There is a season almost every year when police stations and courts in Coimbatore district’s rural areas briefly resemble mini-rooster farms or an auction shandy (market).
In February and March, the post-harvest season leaves the farmers with little work and rooster fights become common, with hundreds of previously illegal fights organised in the farmlands. The duels were recently legalised.
For the police, the challenge now is to enforce compliance to the Madras High Court’s guidelines and ensure that no bets are placed in the fights and to ensure that the birds are not subjected to cruelty by strapping them with blades. Their job gets trickier if they happen to seize the roosters that were illegally used for betting.
Technically, a property seized for being used in an offence must be produced in the courts as evidence and then kept in custody of the respective magistrate court. It takes a day or two for the police to produce the roosters in the court and during this time they have the unpleasant job of taking care of the seized roosters. “Most of the time, we ask the relatives of the accused to come to the station to feed the birds and keep an eye on them. But there are times when none of them would be willing and we have to depute a constable with experience in bird-rearing for the job,” says a police inspector in Coimbatore district.
The officer confesses that there were times when the birds would go missing from the station and they had to fudge the records over the number of birds seized. “We can’t put them in lockups right? They can be kept only in open spaces in the station and there is always a possibility that the roosters will stray.”
Something similar happened in April 2013, when a farmer whose goat was stolen came to a Madurai court just so that a judge could give his recovered animal back to him. When it was in police custody, the men in khaki struggled with it. “Knowing that it is difficult to feed the goat, we requested the judge on Sunday to produce it at his residence, but he rejected our plea,” recalls a police officer.
Recalling another incident reported a few years ago in Madurai city, the police officer says: “Once our senior officer was asked to book a case against a person who used an elephant for begging on the streets of Madurai.” When the elephant was taken to court, a police team had to spend the entire day herding the pachyderm. “Judges never understand the difficulties we face in handling the animals. Handling cases of vehicles is a piece of cake; but there should be some institutional arrangement to help us handle the cattle theft cases,” the officer says.

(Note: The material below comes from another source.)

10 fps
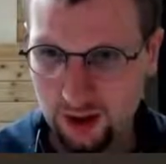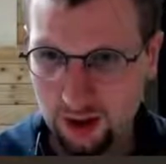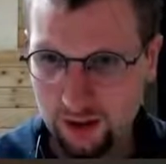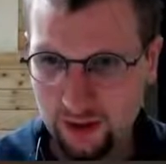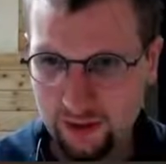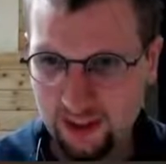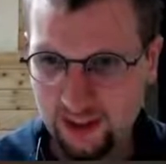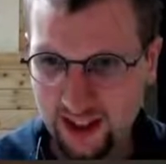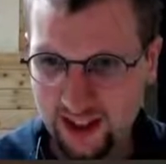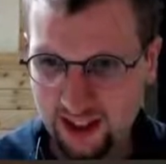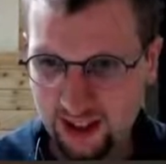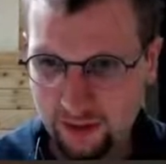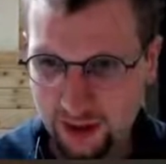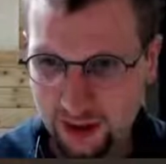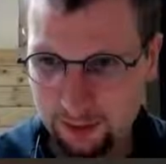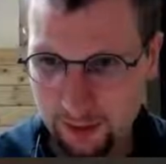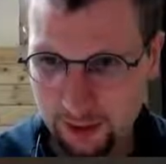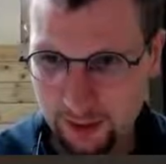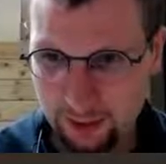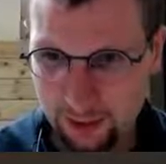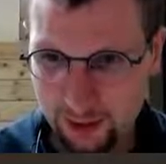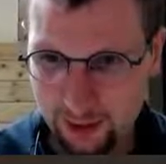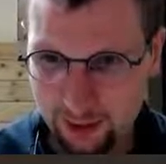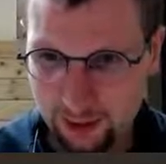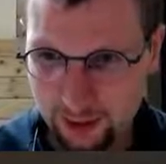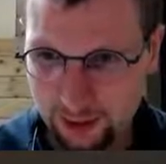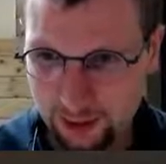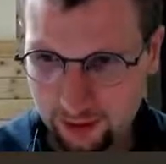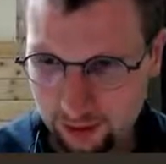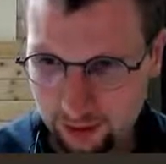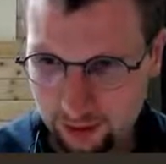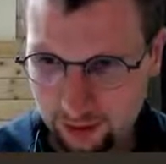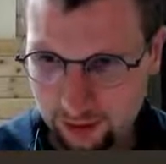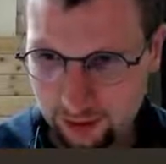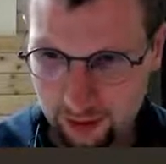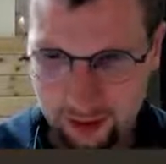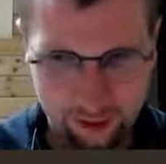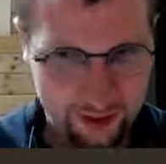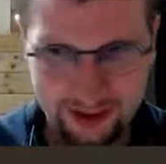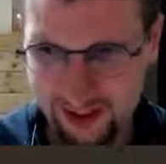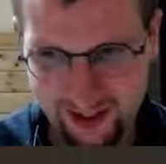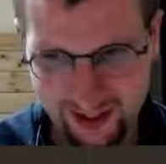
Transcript: I think tags is even exported by Prelude. No, it's not.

Then there was the case of emu birds seized in Theni district in 2010. Three police personnel sustained injuries when capturing 50 emus in Uthamapalayam, recalls a senior officer. “Though we expressed difficulties in bringing the emus to the court and requested the judge to visit the spot for verification instead, he refused,” the officer says.
When birds are taken to courts, the usual procedure of keeping the evidence in police custody till it is resolved is not possible since the property is a living animal. The only way for courts to address the situation is to auction the animals and remit the proceeds to the State’s treasury. “Usually the offenders readily confess to the charges as only a fine of Rs 100 is imposed. So there is no necessity for the birds to be maintained in the court’s custody. They are auctioned on the court’s premises and a fighter rooster that is priced around `5,000 in the market, could be sold for just Rs 500,” says a judicial officer. Even before the police take the birds to court, the villagers would get wind of it and assemble. And for a change, the judge’s gavel will turn for a day into an auction bell.